(Data extract begins)
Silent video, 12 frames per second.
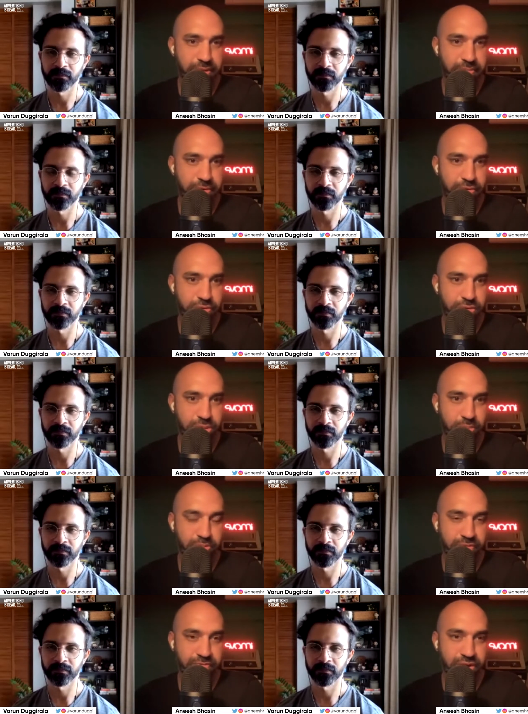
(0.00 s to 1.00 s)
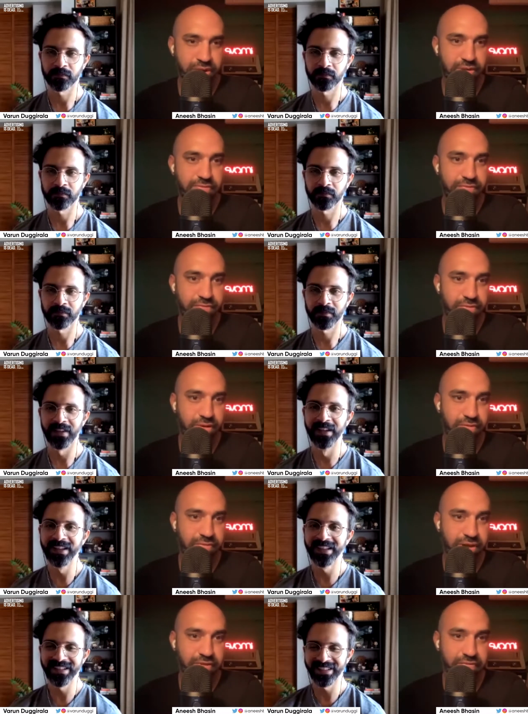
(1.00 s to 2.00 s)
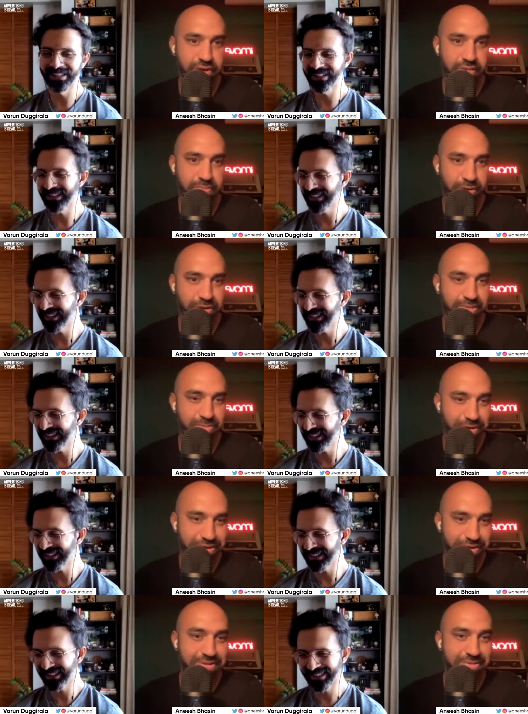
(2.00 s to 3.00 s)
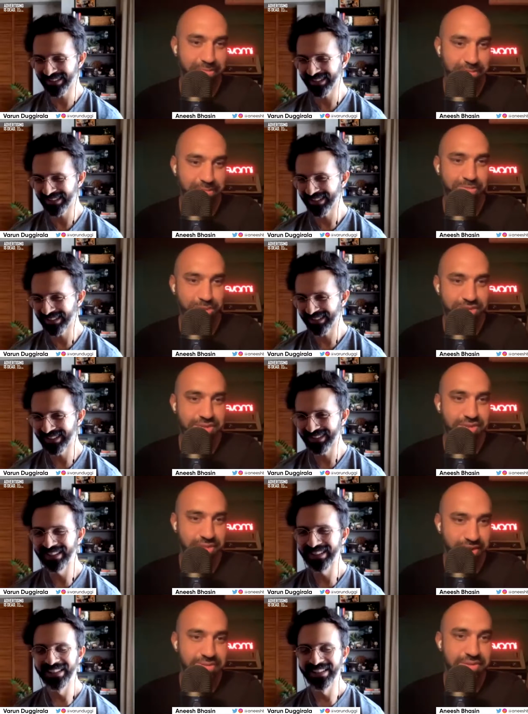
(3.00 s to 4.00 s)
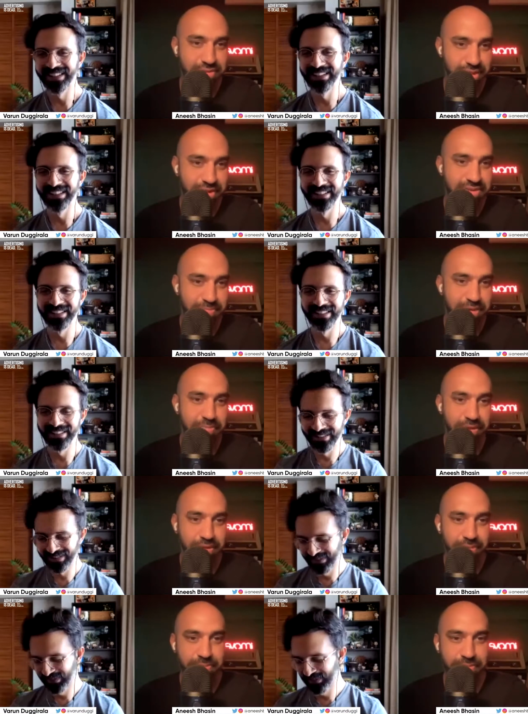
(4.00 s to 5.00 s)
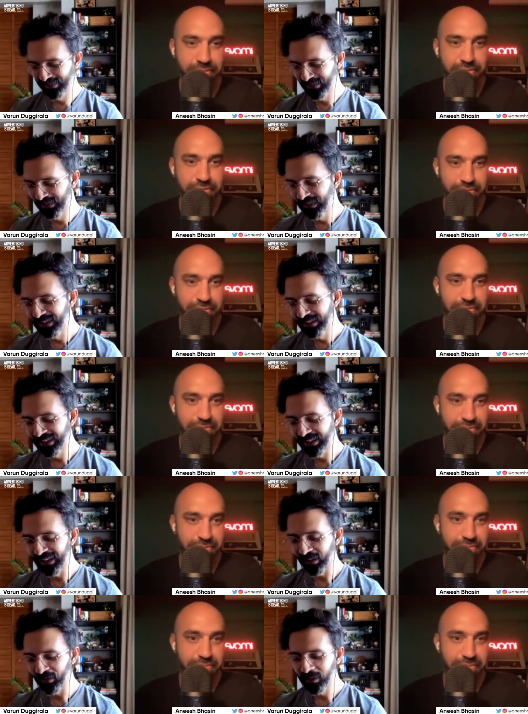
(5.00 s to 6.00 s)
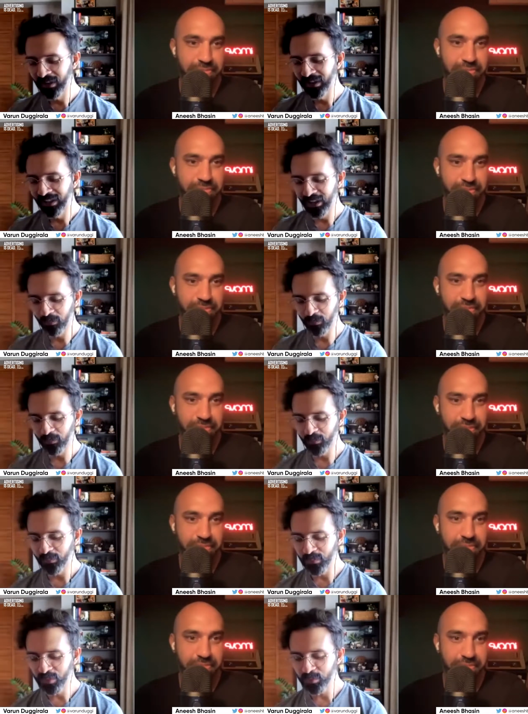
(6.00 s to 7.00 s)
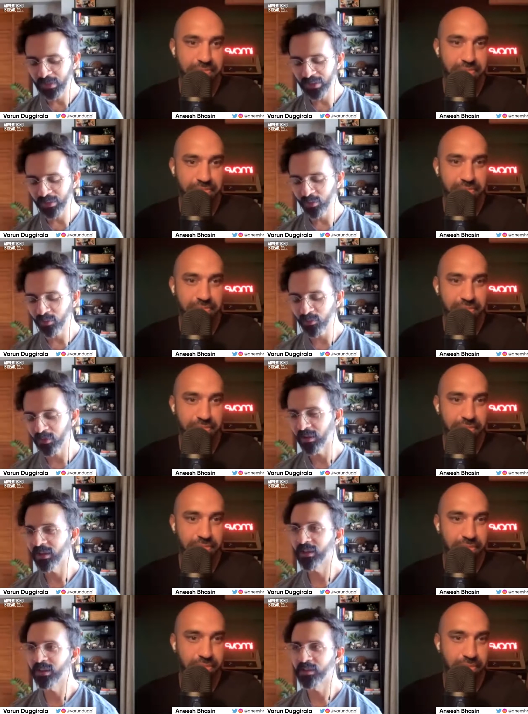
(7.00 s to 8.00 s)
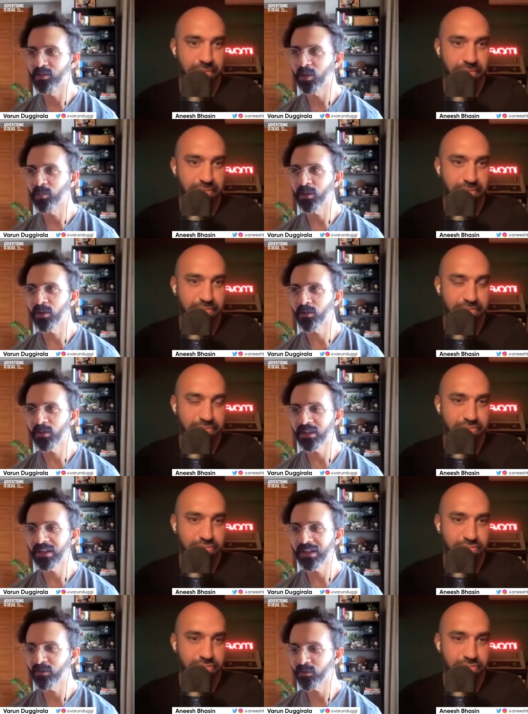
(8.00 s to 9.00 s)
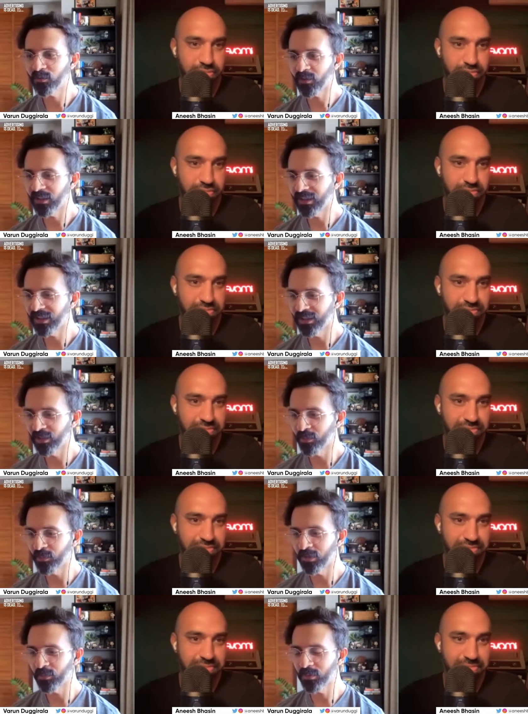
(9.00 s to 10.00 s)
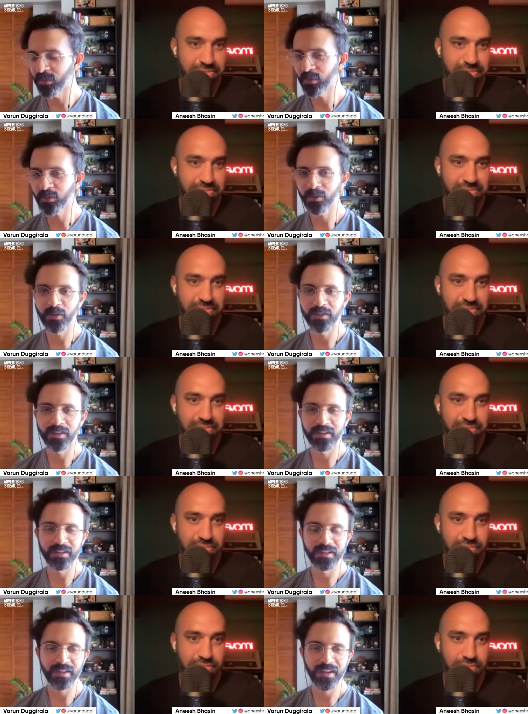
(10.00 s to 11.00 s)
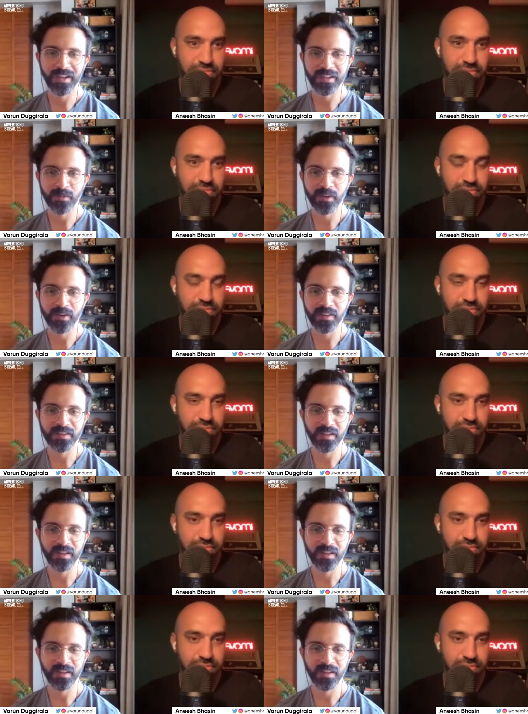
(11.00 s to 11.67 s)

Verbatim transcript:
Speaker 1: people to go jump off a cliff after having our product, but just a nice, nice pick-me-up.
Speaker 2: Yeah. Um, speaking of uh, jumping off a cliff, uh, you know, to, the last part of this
(Data extract ends)
For the records above, output each one exactly and skip any image.

» **Answer to the exercise**
Silent video, 12 frames per second.
(0.00 s to 1.00 s)
(1.00 s to 2.00 s)
(2.00 s to 3.00 s)
(3.00 s to 4.00 s)
(4.00 s to 5.00 s)
(5.00 s to 6.00 s)
(6.00 s to 7.00 s)
(7.00 s to 8.00 s)
(8.00 s to 9.00 s)
(9.00 s to 10.00 s)
(10.00 s to 11.00 s)
(11.00 s to 11.67 s)

Verbatim transcript:
Speaker 1: people to go jump off a cliff after having our product, but just a nice, nice pick-me-up.
Speaker 2: Yeah. Um, speaking of uh, jumping off a cliff, uh, you know, to, the last part of this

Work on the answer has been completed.